Nuestra Señora de los Remedios is a Catholic parish situated in Solar, Olutanga Island, Zamboanga Sibugay, Mindanao, Philippines. It is bordered in the northwest by the municipality of Payao, northeast by the municipality of Alicia, south by Demaquillas Bay, and west by Sibugay Bay. It has 32 chapels. Some of these are located in Muslim dominated areas.

Nuestra Señora de los Remedios Parish began as a Jesuit mission in 1950 when Fr. Raimundo Argarate, SJ, came to the island and established basic ecclesiastical communities. The statue of the patroness of the parish was donated by the Miranda family.

In 2005, the pastoral care of the Nuestra Señora de los Remedios was turned over to the Divine Word Missionaries or the SVD. Fr. Roger Alasan, SVD, became its first SVD parish priest.

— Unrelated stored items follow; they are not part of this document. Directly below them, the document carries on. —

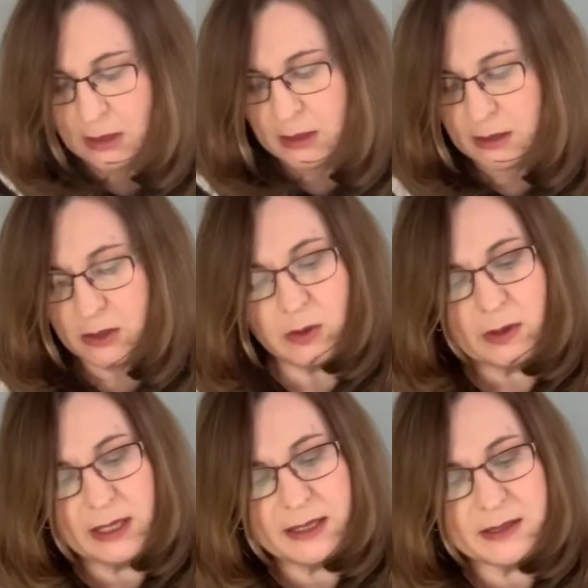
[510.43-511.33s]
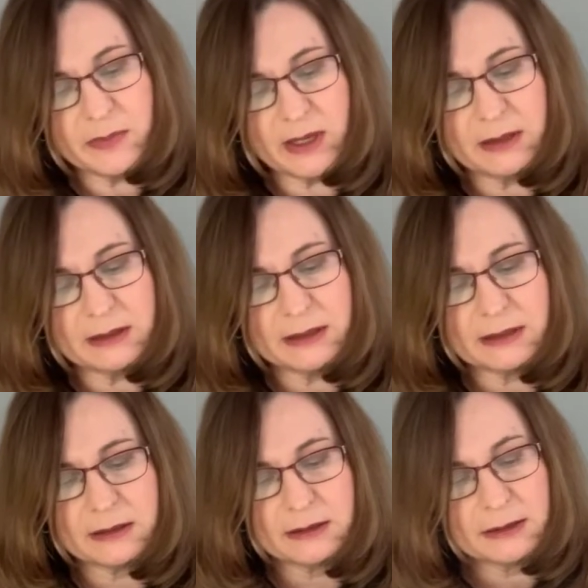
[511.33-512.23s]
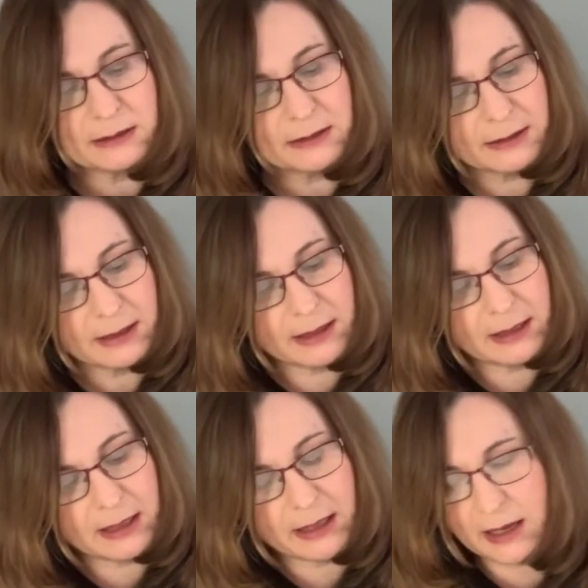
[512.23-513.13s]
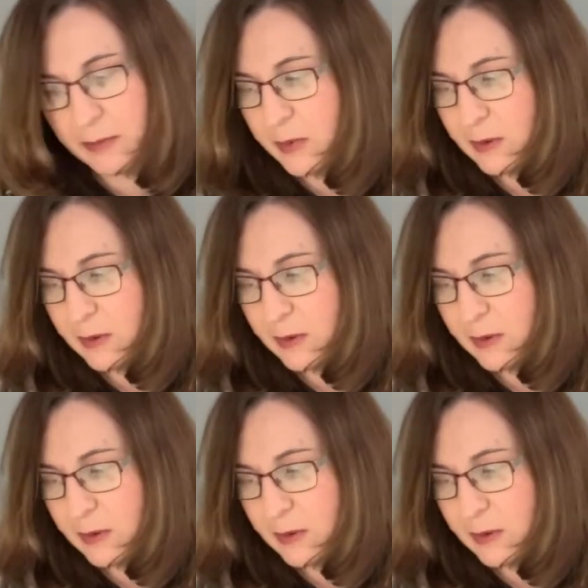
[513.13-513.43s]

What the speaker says: So here's my little gap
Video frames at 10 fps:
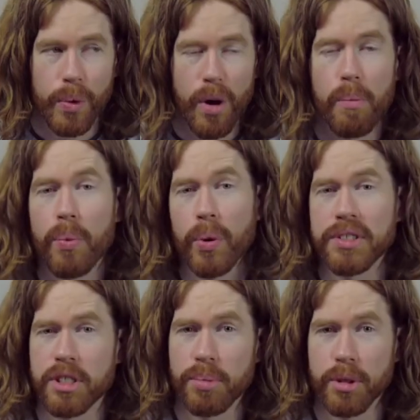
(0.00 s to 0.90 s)
We are
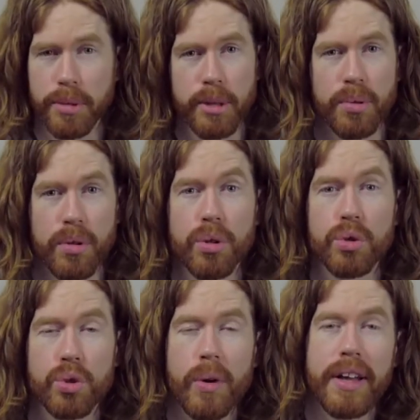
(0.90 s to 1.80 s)
principled people who
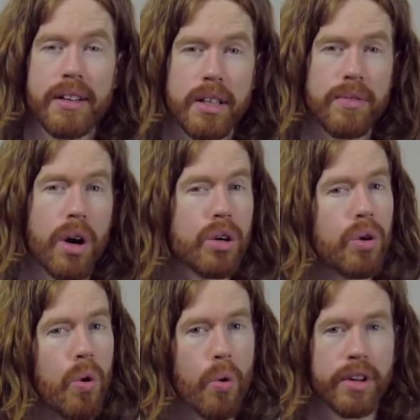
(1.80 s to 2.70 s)
try to live
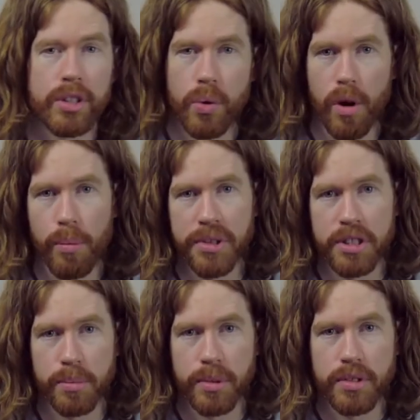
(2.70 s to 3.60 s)
according to our
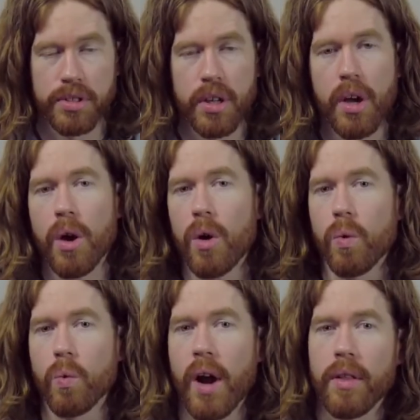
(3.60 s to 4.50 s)
principles,
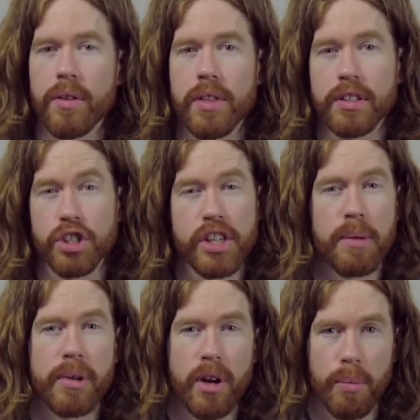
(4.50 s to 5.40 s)
rather than
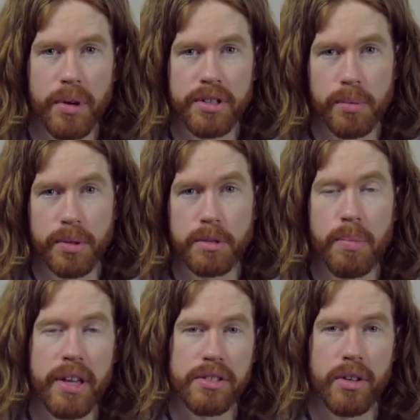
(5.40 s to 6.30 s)
shaping our principles
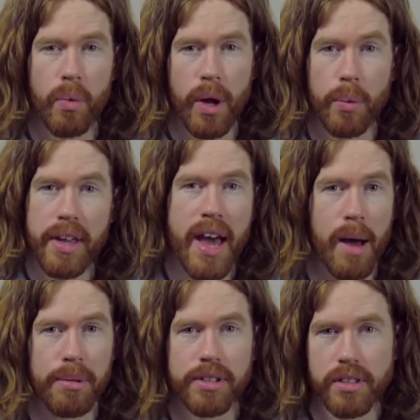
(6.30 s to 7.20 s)
based on the way we
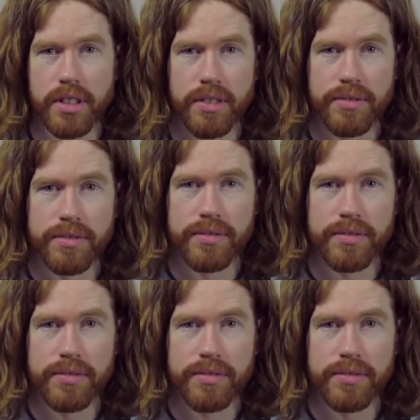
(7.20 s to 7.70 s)
happen to live.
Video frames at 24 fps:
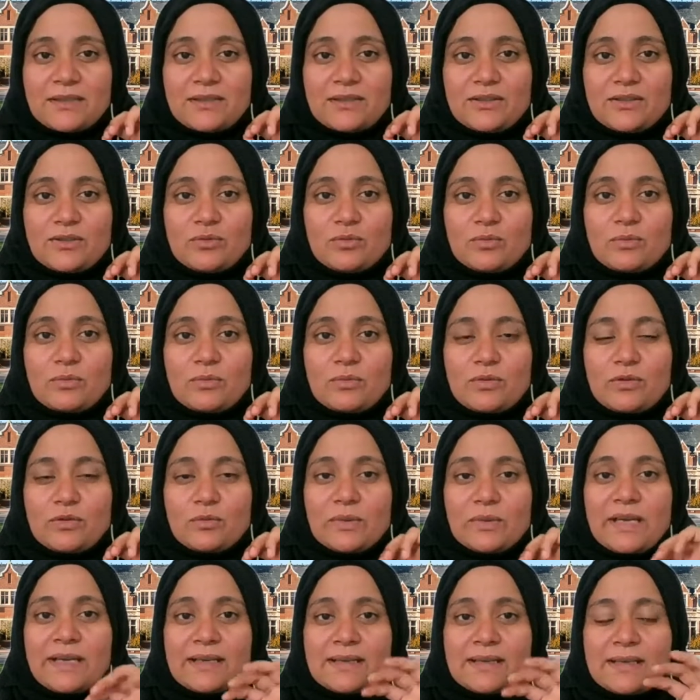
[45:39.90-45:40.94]
You
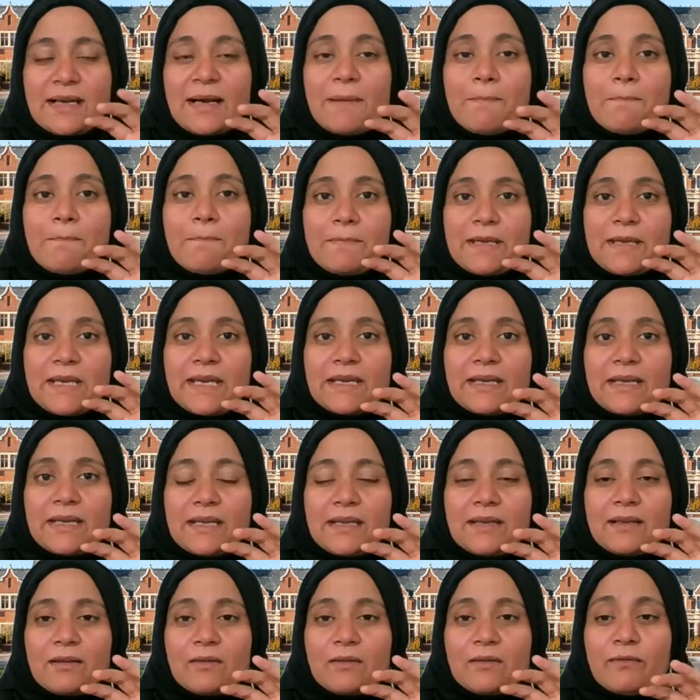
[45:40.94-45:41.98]
end up
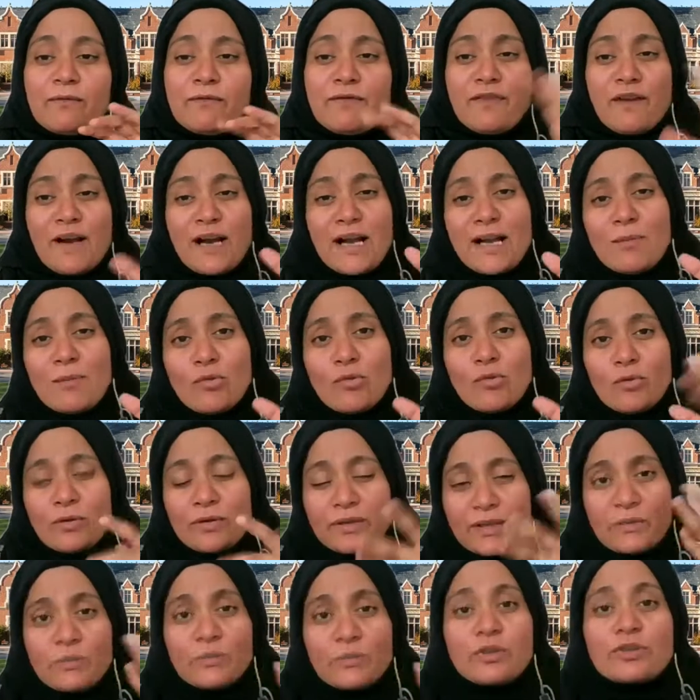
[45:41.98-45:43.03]
getting far more
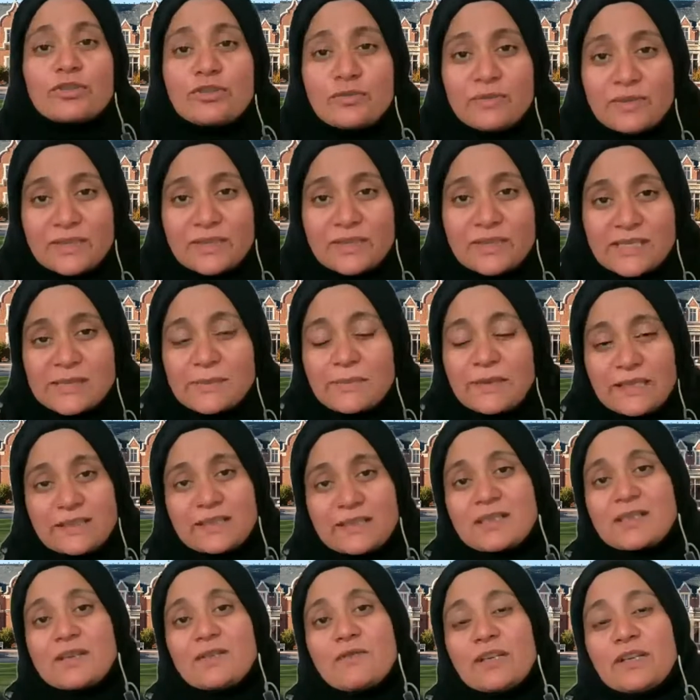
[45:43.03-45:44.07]
than what you
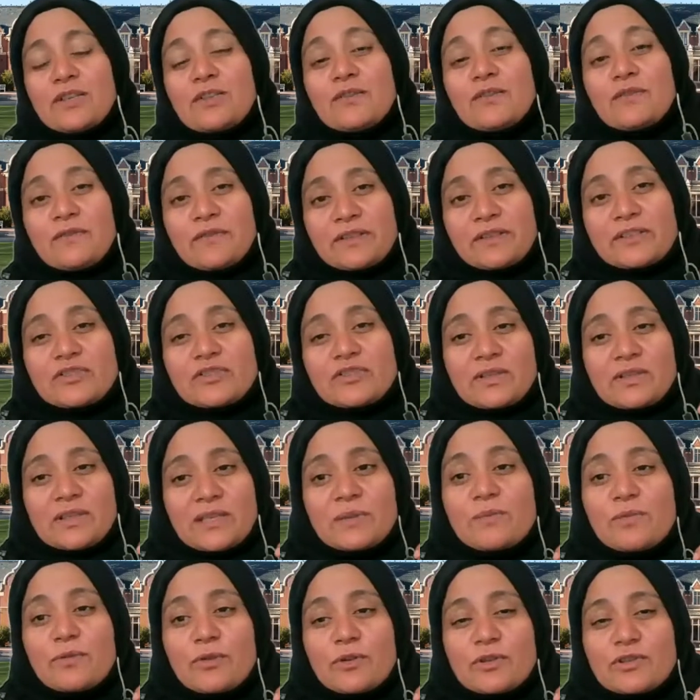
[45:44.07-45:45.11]
expected when you finish
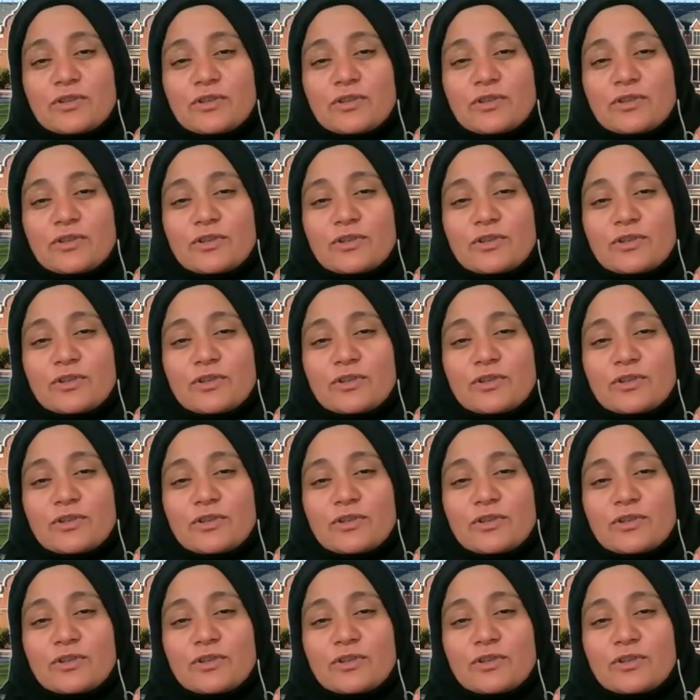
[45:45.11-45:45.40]
that project.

In March 2008, Fr. Roger Alasan suffered a stroke and had a by-pass operation. He was transferred to the Divine Word Formation Center of Davao. Fr. Arvin was left to take charge of the parish. To assist him, Fr. Virgil moved from Mabuhay to Subanipa and Fr. Arvin became the new parish priest.

In March 2009, Fr. Danny Noval, SVD, arrived in Subanipa to assume the parish since Fr. Arvin was about to leave for Rome.

Sources 
 Witness to the Word, Logos Publications, 2009.
 NSDR 50th Anniversary, n. p., 2003.